▶ _Task goal_: Please copy every record below exactly and leave out the pictures.

▶ _Data to use_:
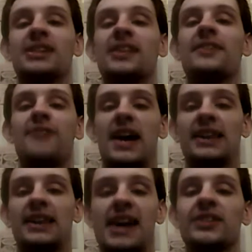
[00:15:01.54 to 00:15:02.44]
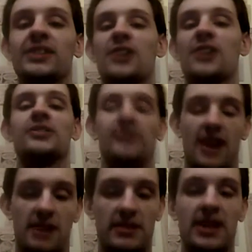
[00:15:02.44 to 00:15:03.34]
is on the fan now, so
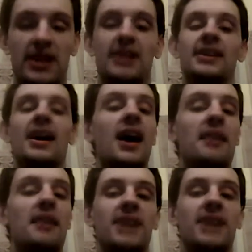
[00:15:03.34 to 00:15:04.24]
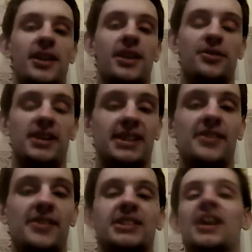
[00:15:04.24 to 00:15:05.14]

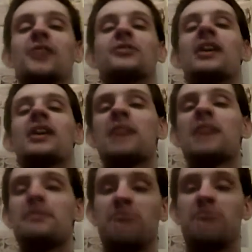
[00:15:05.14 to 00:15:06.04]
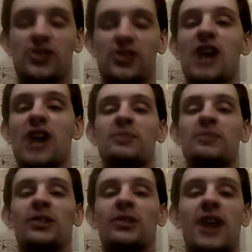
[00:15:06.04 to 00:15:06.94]
93.7. So I picked Josh
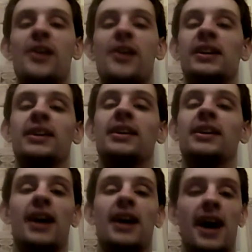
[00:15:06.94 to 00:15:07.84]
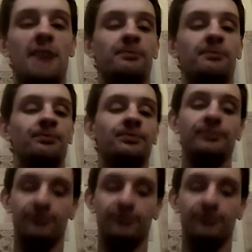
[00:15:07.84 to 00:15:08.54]
Miller there. When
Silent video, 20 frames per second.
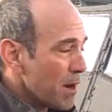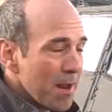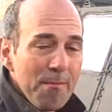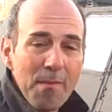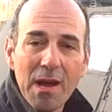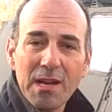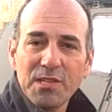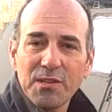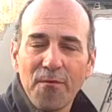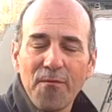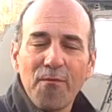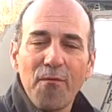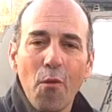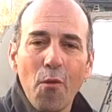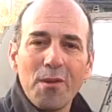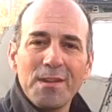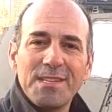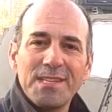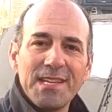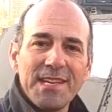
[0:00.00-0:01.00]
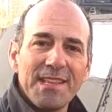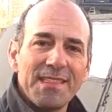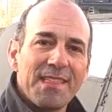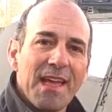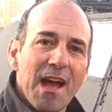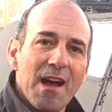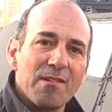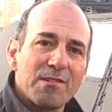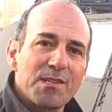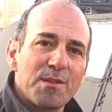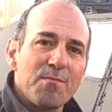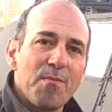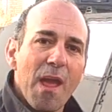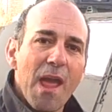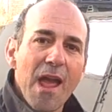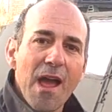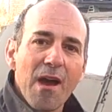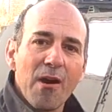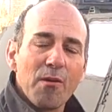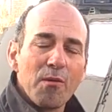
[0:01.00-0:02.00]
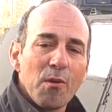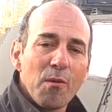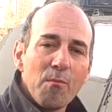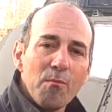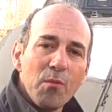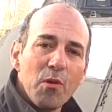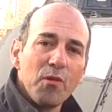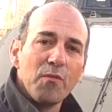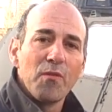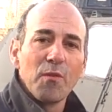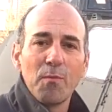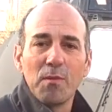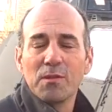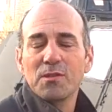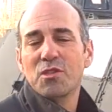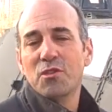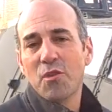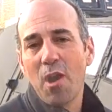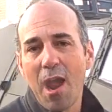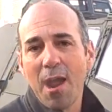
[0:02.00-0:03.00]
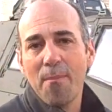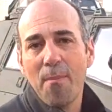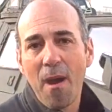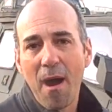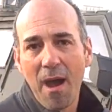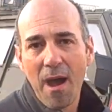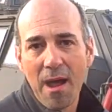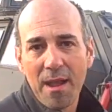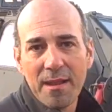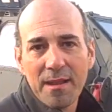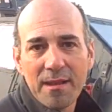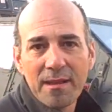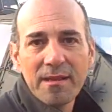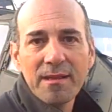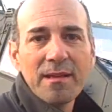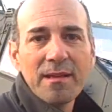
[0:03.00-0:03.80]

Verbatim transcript: pretty much a 14,000 pound movable tripod.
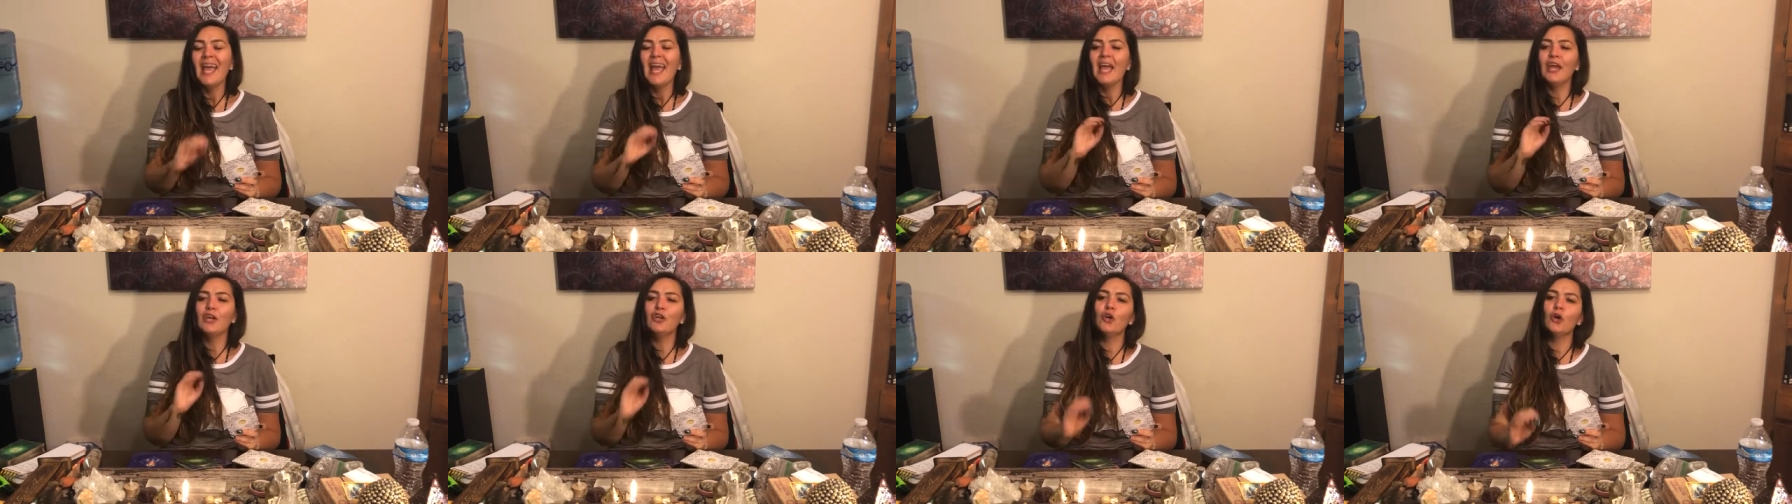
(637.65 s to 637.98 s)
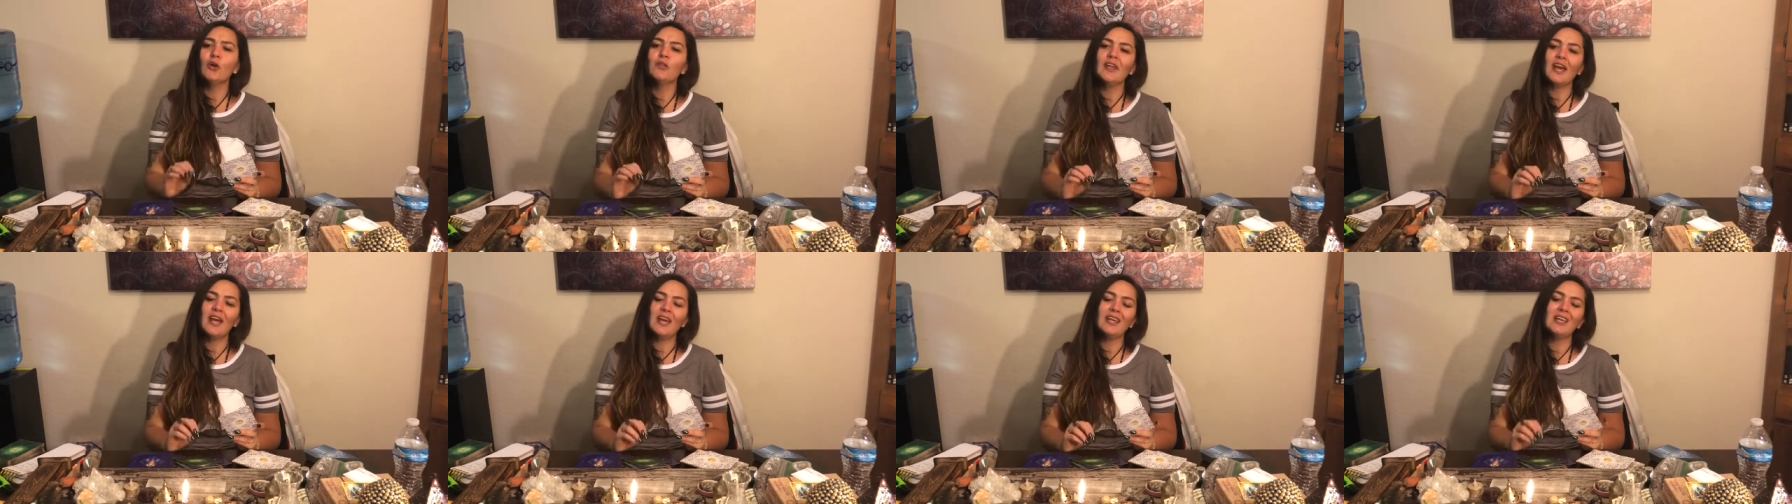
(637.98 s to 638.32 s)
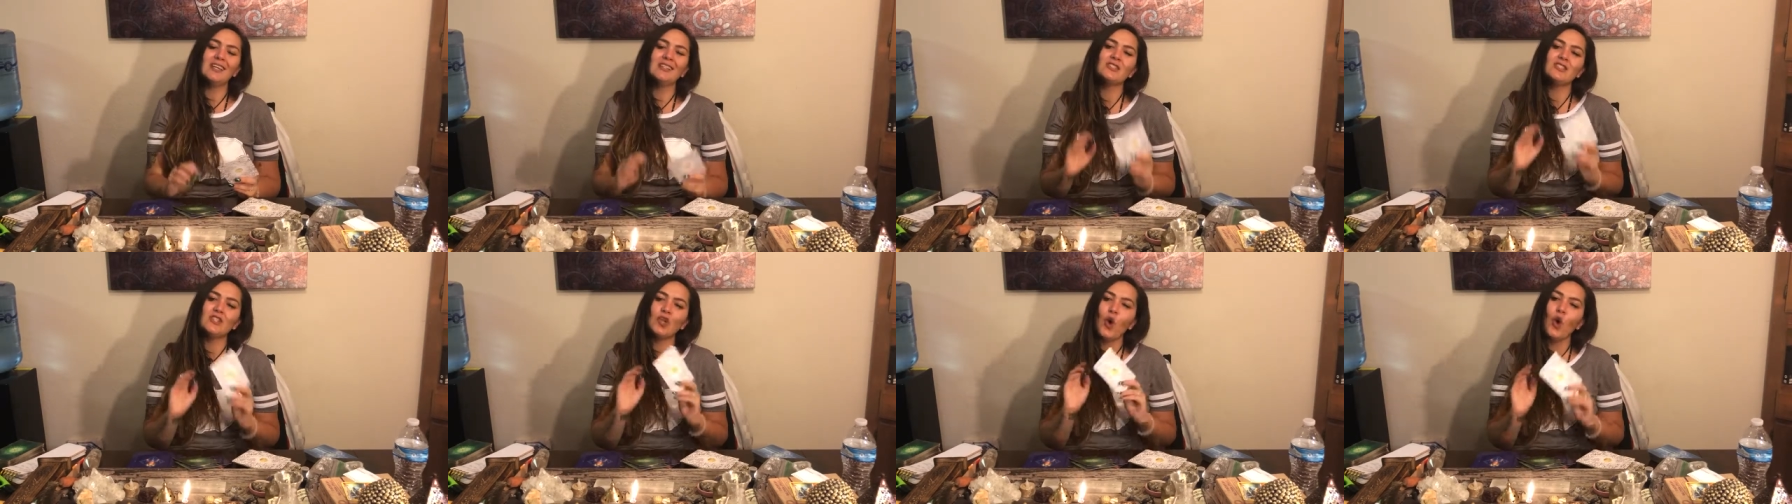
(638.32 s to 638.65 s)
and know that
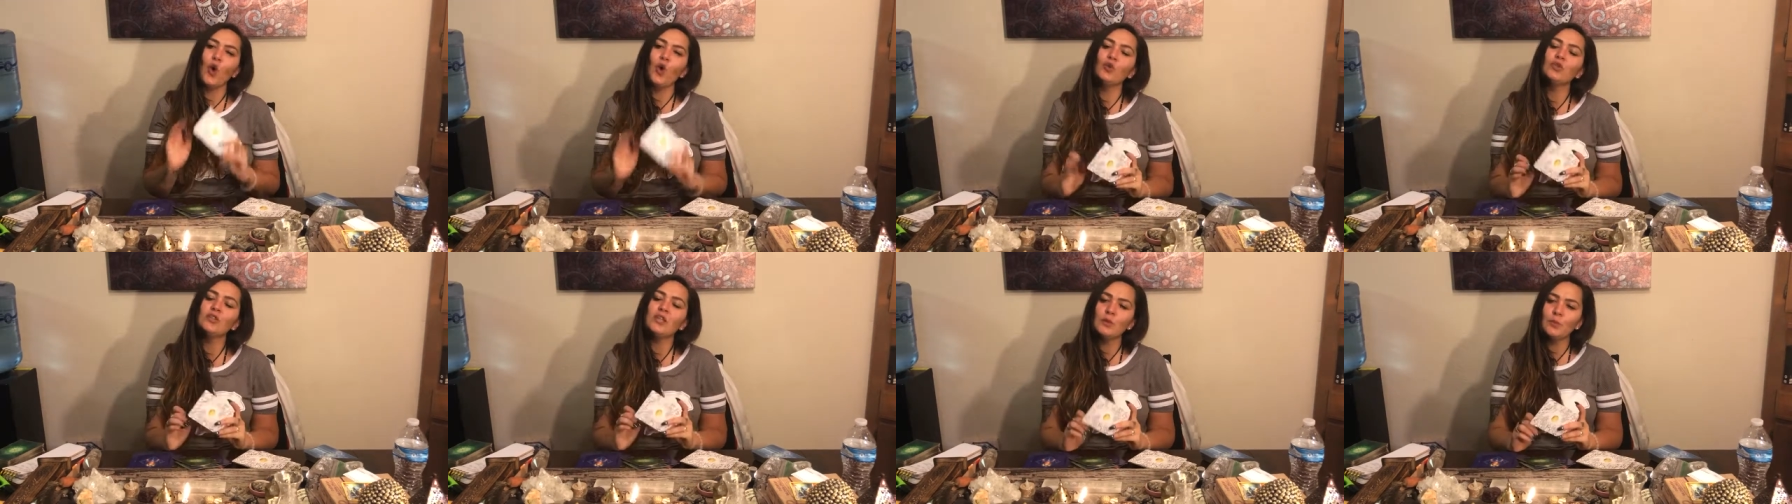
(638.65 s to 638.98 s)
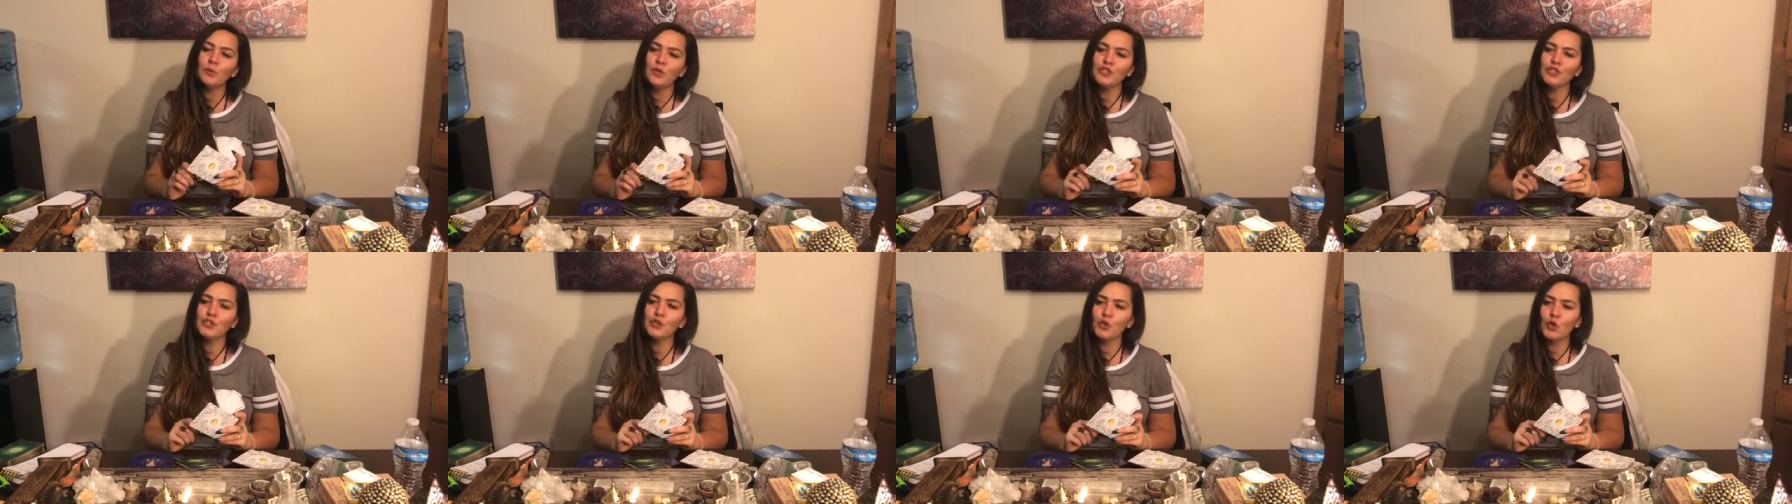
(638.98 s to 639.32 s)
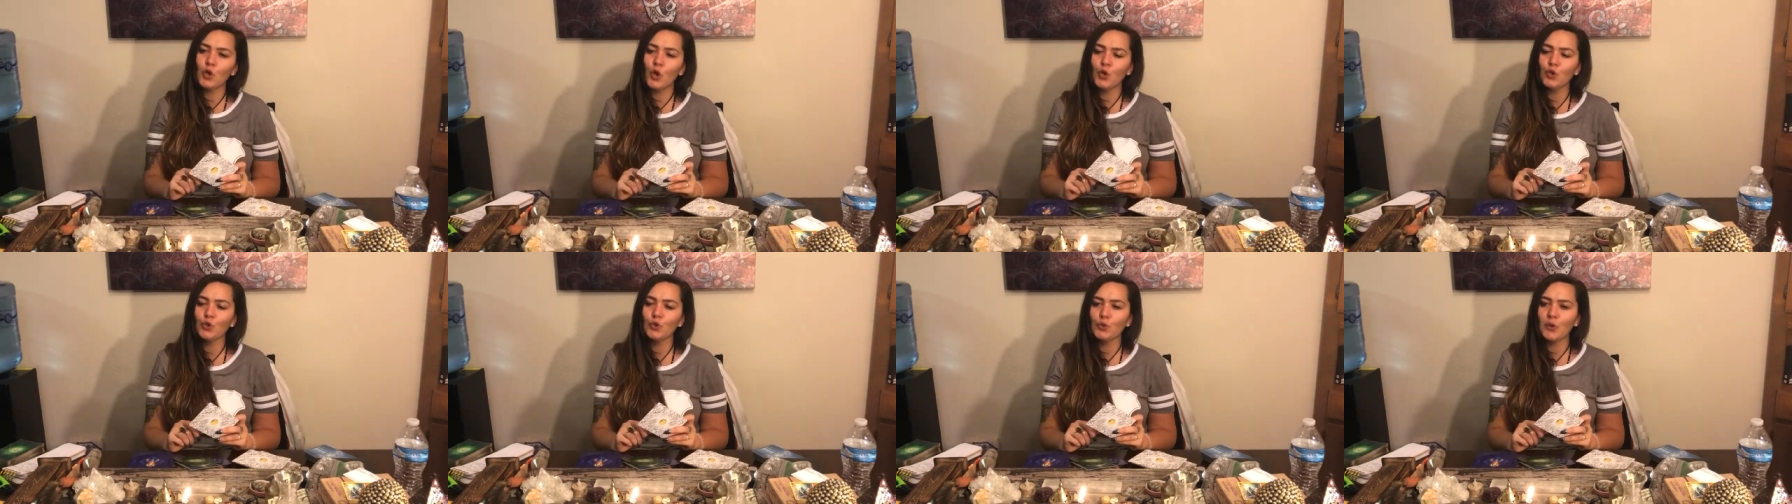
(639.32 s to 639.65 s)
it's only what you
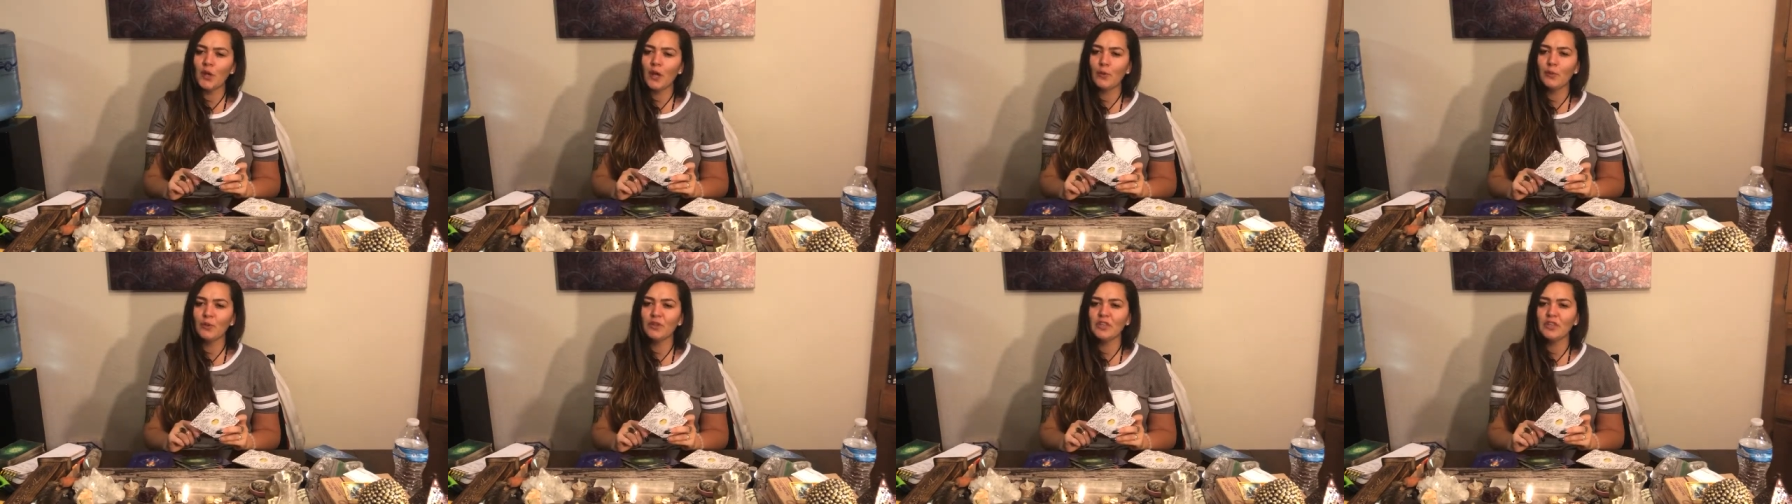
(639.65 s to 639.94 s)
co-create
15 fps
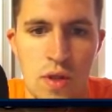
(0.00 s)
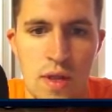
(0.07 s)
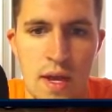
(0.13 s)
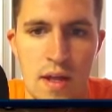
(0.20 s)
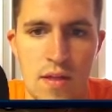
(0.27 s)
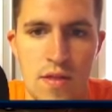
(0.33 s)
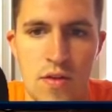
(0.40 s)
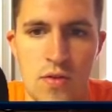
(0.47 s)

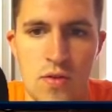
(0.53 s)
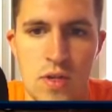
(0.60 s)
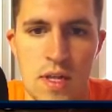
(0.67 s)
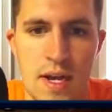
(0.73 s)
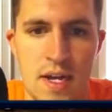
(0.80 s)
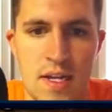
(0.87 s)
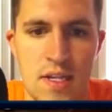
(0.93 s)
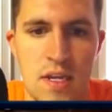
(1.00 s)
those
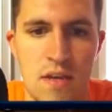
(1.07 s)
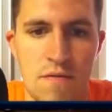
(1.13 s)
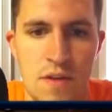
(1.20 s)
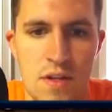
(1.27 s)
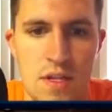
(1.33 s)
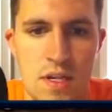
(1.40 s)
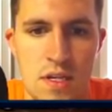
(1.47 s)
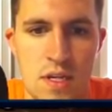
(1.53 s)
last
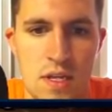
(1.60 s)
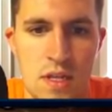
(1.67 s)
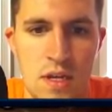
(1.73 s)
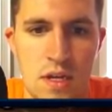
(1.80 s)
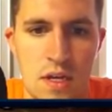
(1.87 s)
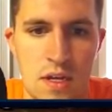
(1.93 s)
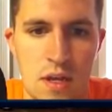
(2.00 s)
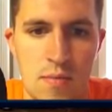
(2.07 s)
defenses in
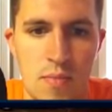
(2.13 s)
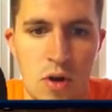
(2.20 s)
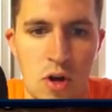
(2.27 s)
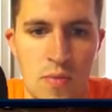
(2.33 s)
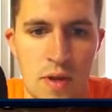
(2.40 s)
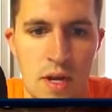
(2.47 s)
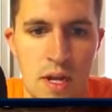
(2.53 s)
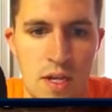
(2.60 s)
the
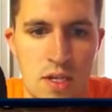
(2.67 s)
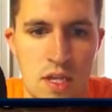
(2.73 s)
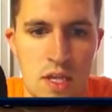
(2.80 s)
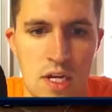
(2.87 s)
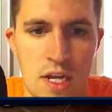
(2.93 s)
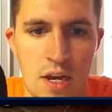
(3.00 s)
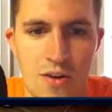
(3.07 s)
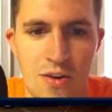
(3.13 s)
compartment next to the
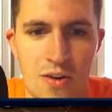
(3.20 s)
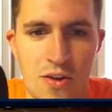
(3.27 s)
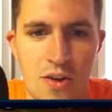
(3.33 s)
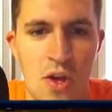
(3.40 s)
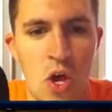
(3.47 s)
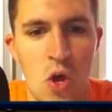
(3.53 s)
town hall.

▶ _Reply to the task_:
[00:15:01.54 to 00:15:02.44]
[00:15:02.44 to 00:15:03.34]
is on the fan now, so
[00:15:03.34 to 00:15:04.24]
[00:15:04.24 to 00:15:05.14]

[00:15:05.14 to 00:15:06.04]
[00:15:06.04 to 00:15:06.94]
93.7. So I picked Josh
[00:15:06.94 to 00:15:07.84]
[00:15:07.84 to 00:15:08.54]
Miller there. When
Silent video, 20 frames per second.
[0:00.00-0:01.00]
[0:01.00-0:02.00]
[0:02.00-0:03.00]
[0:03.00-0:03.80]

Verbatim transcript: pretty much a 14,000 pound movable tripod.
(637.65 s to 637.98 s)
(637.98 s to 638.32 s)
(638.32 s to 638.65 s)
and know that
(638.65 s to 638.98 s)
(638.98 s to 639.32 s)
(639.32 s to 639.65 s)
it's only what you
(639.65 s to 639.94 s)
co-create
15 fps
(0.00 s)
(0.07 s)
(0.13 s)
(0.20 s)
(0.27 s)
(0.33 s)
(0.40 s)
(0.47 s)

(0.53 s)
(0.60 s)
(0.67 s)
(0.73 s)
(0.80 s)
(0.87 s)
(0.93 s)
(1.00 s)
those
(1.07 s)
(1.13 s)
(1.20 s)
(1.27 s)
(1.33 s)
(1.40 s)
(1.47 s)
(1.53 s)
last
(1.60 s)
(1.67 s)
(1.73 s)
(1.80 s)
(1.87 s)
(1.93 s)
(2.00 s)
(2.07 s)
defenses in
(2.13 s)
(2.20 s)
(2.27 s)
(2.33 s)
(2.40 s)
(2.47 s)
(2.53 s)
(2.60 s)
the
(2.67 s)
(2.73 s)
(2.80 s)
(2.87 s)
(2.93 s)
(3.00 s)
(3.07 s)
(3.13 s)
compartment next to the
(3.20 s)
(3.27 s)
(3.33 s)
(3.40 s)
(3.47 s)
(3.53 s)
town hall.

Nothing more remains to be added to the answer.